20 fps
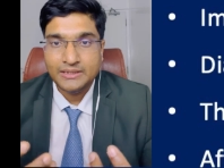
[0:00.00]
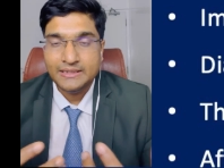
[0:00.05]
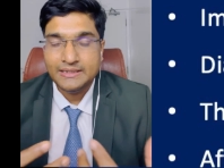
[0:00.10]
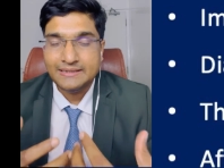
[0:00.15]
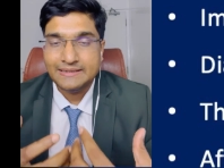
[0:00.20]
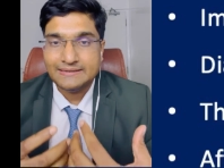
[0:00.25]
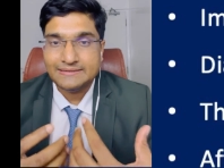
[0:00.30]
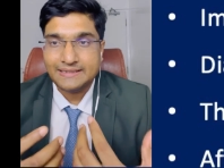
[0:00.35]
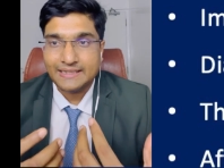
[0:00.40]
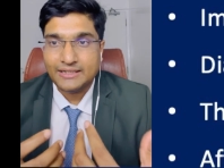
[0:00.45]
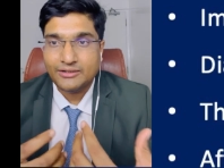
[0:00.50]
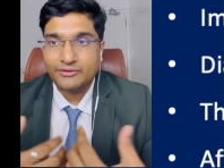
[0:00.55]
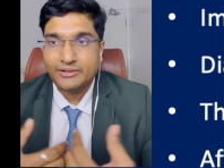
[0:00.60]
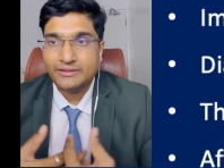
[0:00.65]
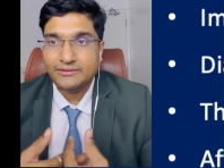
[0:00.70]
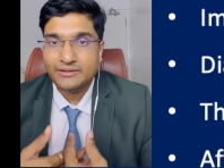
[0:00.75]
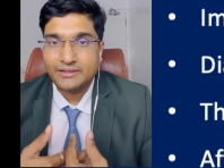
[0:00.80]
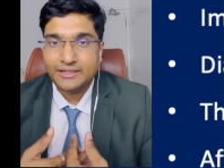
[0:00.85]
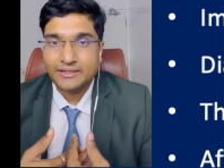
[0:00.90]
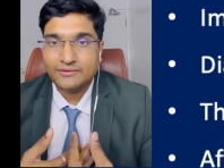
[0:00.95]
The second
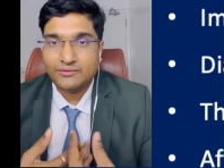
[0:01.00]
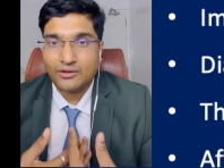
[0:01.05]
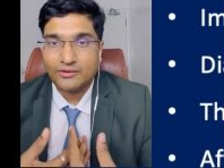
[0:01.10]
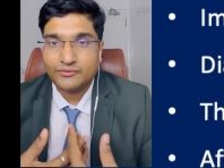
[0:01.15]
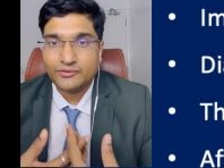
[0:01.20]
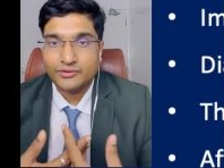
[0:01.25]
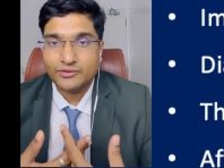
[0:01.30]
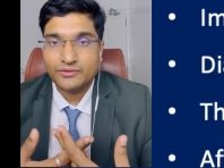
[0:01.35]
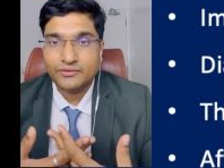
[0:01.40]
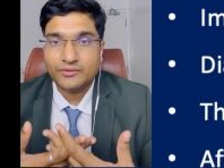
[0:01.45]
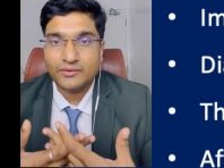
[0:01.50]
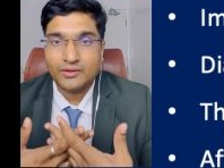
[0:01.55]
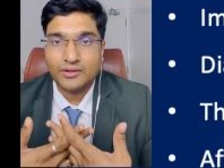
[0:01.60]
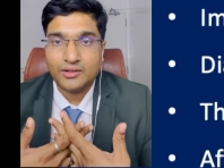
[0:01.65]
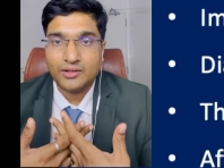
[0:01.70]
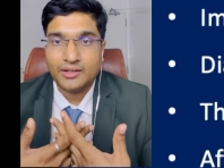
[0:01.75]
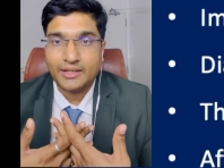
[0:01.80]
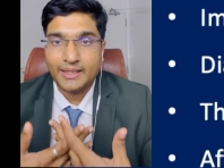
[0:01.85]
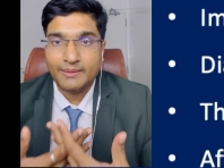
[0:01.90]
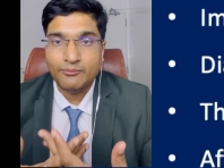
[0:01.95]
reason is, of course,
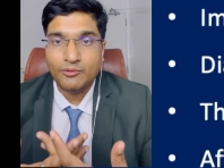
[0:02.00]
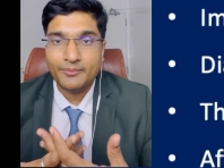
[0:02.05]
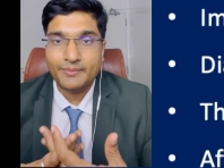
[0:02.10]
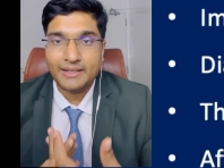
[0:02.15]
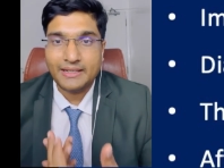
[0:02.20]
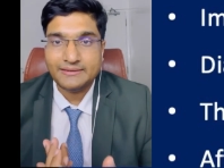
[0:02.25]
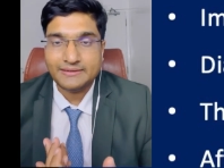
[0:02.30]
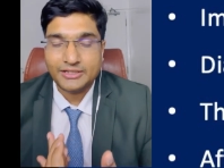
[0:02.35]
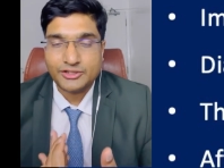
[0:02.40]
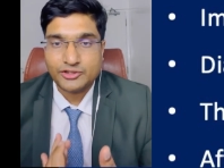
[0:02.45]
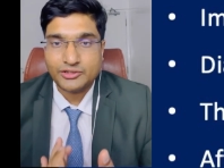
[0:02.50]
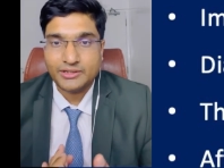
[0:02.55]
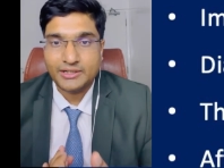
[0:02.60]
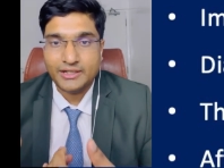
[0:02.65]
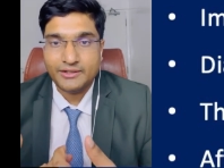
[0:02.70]
immobilization.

━━━━━━━━━━

**PROBLEM TO WORK ON:**
Copy out the entries verbatim, but skip every picture.

**RESPONSE AREA:**
20 fps
[0:00.00]
[0:00.05]
[0:00.10]
[0:00.15]
[0:00.20]
[0:00.25]
[0:00.30]
[0:00.35]
[0:00.40]
[0:00.45]
[0:00.50]
[0:00.55]
[0:00.60]
[0:00.65]
[0:00.70]
[0:00.75]
[0:00.80]
[0:00.85]
[0:00.90]
[0:00.95]
The second
[0:01.00]
[0:01.05]
[0:01.10]
[0:01.15]
[0:01.20]
[0:01.25]
[0:01.30]
[0:01.35]
[0:01.40]
[0:01.45]
[0:01.50]
[0:01.55]
[0:01.60]
[0:01.65]
[0:01.70]
[0:01.75]
[0:01.80]
[0:01.85]
[0:01.90]
[0:01.95]
reason is, of course,
[0:02.00]
[0:02.05]
[0:02.10]
[0:02.15]
[0:02.20]
[0:02.25]
[0:02.30]
[0:02.35]
[0:02.40]
[0:02.45]
[0:02.50]
[0:02.55]
[0:02.60]
[0:02.65]
[0:02.70]
immobilization.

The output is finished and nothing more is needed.